Problem details
Copy the lines below word for word, skipping any image.
━━━ Supplied entries
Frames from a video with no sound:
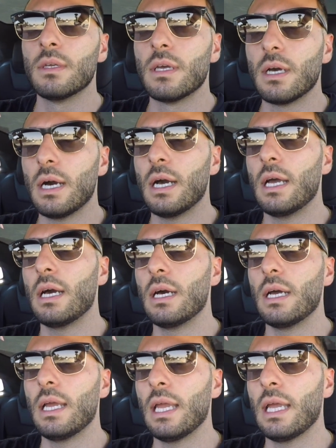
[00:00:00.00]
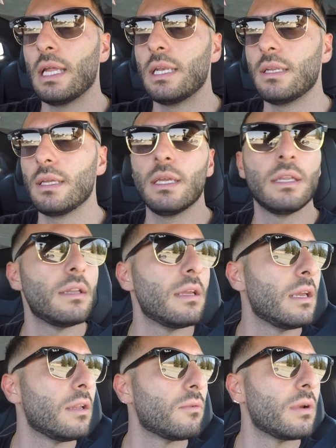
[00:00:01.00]
And
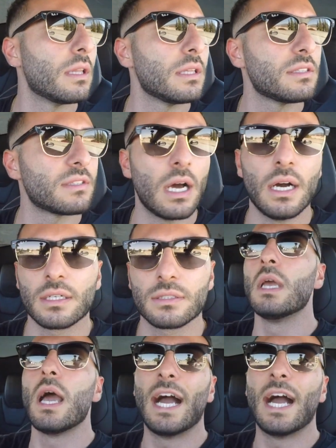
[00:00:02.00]
it really sucks.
━━━━━━
Written response
Frames from a video with no sound:
[00:00:00.00]
[00:00:01.00]
And
[00:00:02.00]
it really sucks.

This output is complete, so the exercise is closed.